--- Required action ---
The result should be the lines from the one holding "[0:00.94-0:01.88]" to the end of the records below, repeated exactly. No pictures.

Collected data entries:

════════

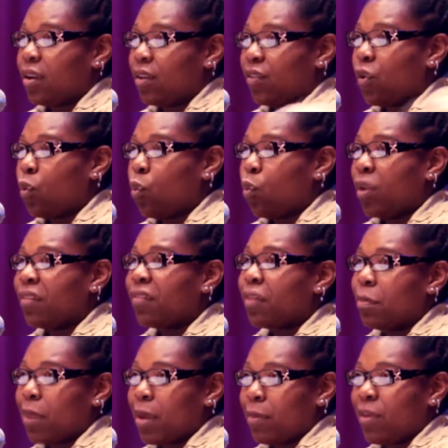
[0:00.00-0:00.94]
So once
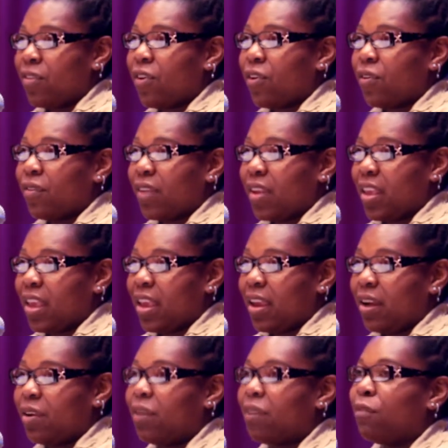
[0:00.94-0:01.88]
the baby turns a
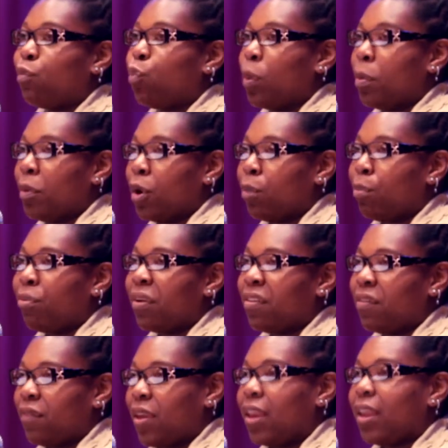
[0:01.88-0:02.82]
year, if women are
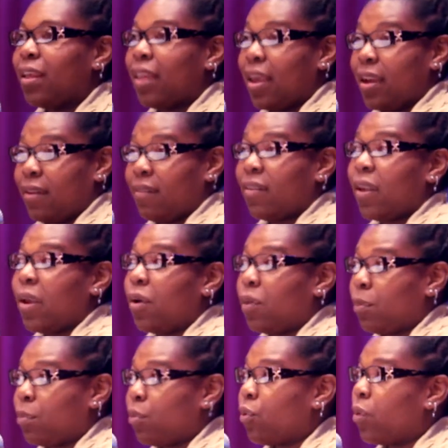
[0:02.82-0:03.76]
breastfeeding, they can stay on
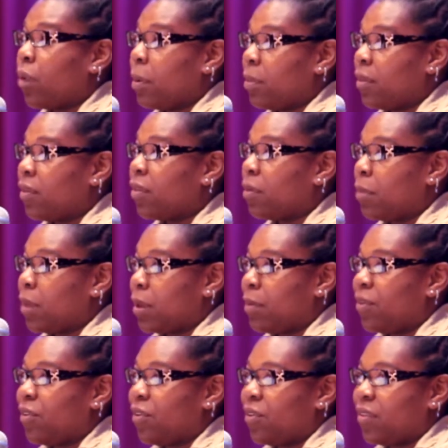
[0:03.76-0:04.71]
the program until the
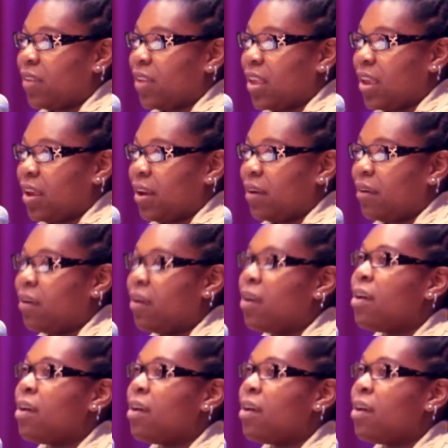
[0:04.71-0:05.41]
baby turns a year.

════════

--- Task output ---
[0:00.94-0:01.88]
the baby turns a
[0:01.88-0:02.82]
year, if women are
[0:02.82-0:03.76]
breastfeeding, they can stay on
[0:03.76-0:04.71]
the program until the
[0:04.71-0:05.41]
baby turns a year.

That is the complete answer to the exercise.